0
votes

Hi so I'm trying to learn python and machine learning using the wisconsin breast cancer dataset, and I'm trying to code logistic regression from scratch but keep getting an attribute error ('AttributeError: 'DataFrame' object has no attribute 'target') in the first parts of my code (Y = data.target), for which I can't find the solution online. I know the rest of it probably does not work with the data either, I have taken it from different things I've seen online, but I'm currently just trying to solve one problem at a time to understand how logistic regression works. I'd really appreciate any kind of help.

Here's my code:

data = pd.read_csv("C:\\Users\Hannah\Desktop\Research Project\data.csv",header=0)
    X = data.values[:, :30] 
    Y = data.target['diagnosis']

X = X[:500,:]
Y = Y[:500]

def sigmoid(z):
    s= 1/(1 + np.exp(-z))
    return s

def propagate(w, b, X, Y):

    m = X.shape[1]

    A = sigmoid(np.dot(w.T,X)+b)                                

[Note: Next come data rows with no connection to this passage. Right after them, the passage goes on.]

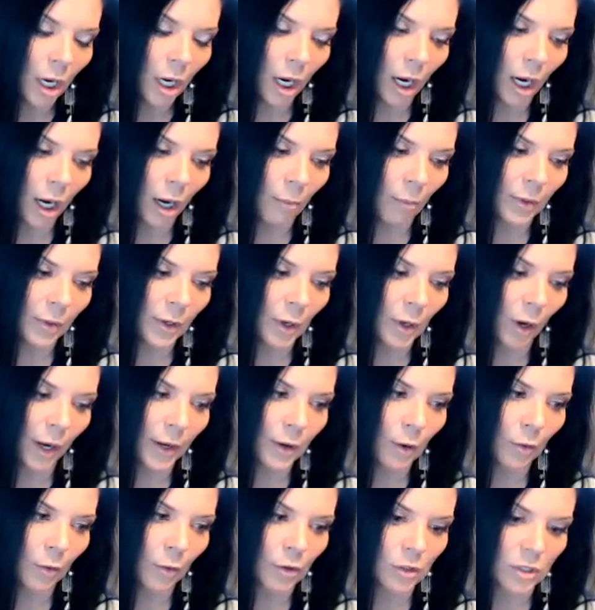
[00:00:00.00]
I
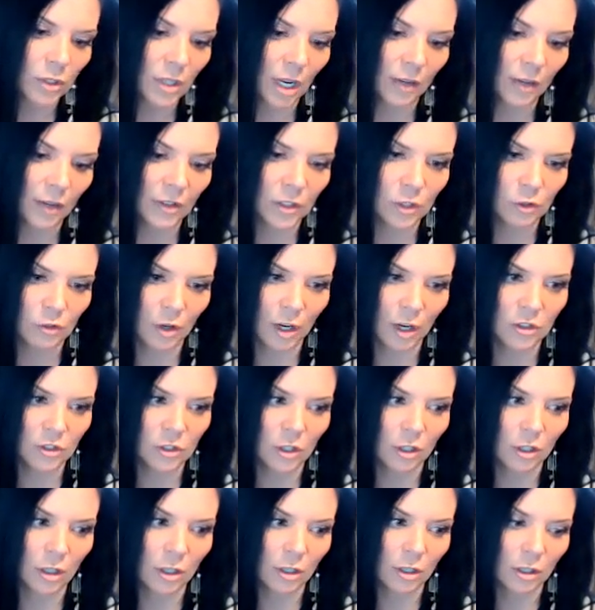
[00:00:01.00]
know there's kind of a
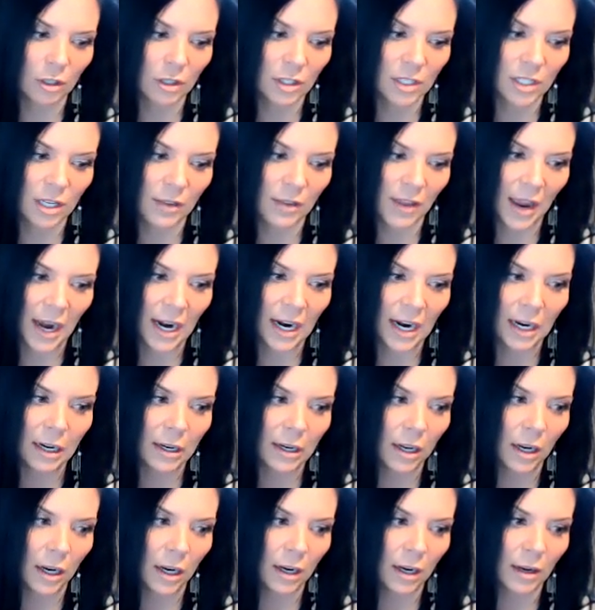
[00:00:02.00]
structure to
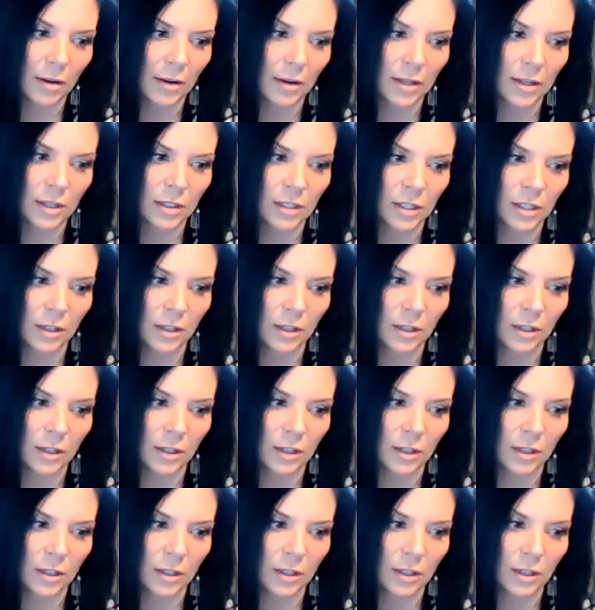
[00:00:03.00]
that,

    cost = -1/m * np.sum(Y * np.log(A) + (1-Y) * (np.log(1-A)))

    dz= (1/m)*(A - Y)
    dw = np.dot(X, dz.T)
    db = np.sum(dz)


    cost = np.squeeze(cost)
    grads = {"dw": dw,
             "db": db}

    return grads, cost


def optimize(w, b, X, Y, num_iterations, learning_rate, print_cost = False):

    costs = []

    for i in range(num_iterations):
        m = X.shape[1]
        grads,cost = propagate(w, b, X, Y)
        b = b - learning_rate*grads["db"]
        w = w - learning_rate*grads["dw"]
         if i % 100 == 0:
            costs.append(cost)
        if print_cost and i % 100 == 0:
            print ("Cost after iteration %i: %f" %(i, cost))

    params = {"w": w,
              "b": b}
    return params, grads, costs



def predict(w, b, X):
    m = X.shape[1]
    Y_prediction = np.zeros((1,m))
    w = w.reshape(X.shape[0], 1)
    A = sigmoid(np.dot(w.T,X)+ b)

    for i in range(A.shape[1]):
        x_exp = np.exp(A)
        x_sum = np.sum(x_exp,axis=1,keepdims=True)
        s = np.divide(x_exp,x_sum)

    Y_prediction = 1. * (A > 0.5)

    return Y_prediction



def model(X_train, Y_train, X_test, Y_test, num_iterations = 2000, learning_rate = 0.5, print_cost = False):
    w, b = initialize_with_zeros(X_train.shape[0])

    print("learning rate:",learning_rate)

    parameters, grads, costs = optimize(w, b, X_train, Y_train, num_iterations, learning_rate, print_cost = False)

    w = parameters["w"]
    b = parameters["b"]

    Y_prediction_train = predict(w,b,X_train)
    Y_prediction_test = predict(w,b,X_test)
    d = {"costs": costs,
         "Y_prediction_test": Y_prediction_test, 
         "Y_prediction_train" : Y_prediction_train, 
         "w" : w, 
         "b" : b,
         "learning_rate" : learning_rate,
         "num_iterations": num_iterations}

    return d

d = model(train_set_x, train_set_y, test_set_x, test_set_y, num_iterations = 2000, learning_rate = 0.005, print_cost = True)
1

1 Answers

0
votes

As I understood, you are using pandas to read csv and want to assign values in column diagnosis to variable Y. In this case you no need target. DataFrame have not the property at all, according error. Just data['diagnosis'] should return what you need.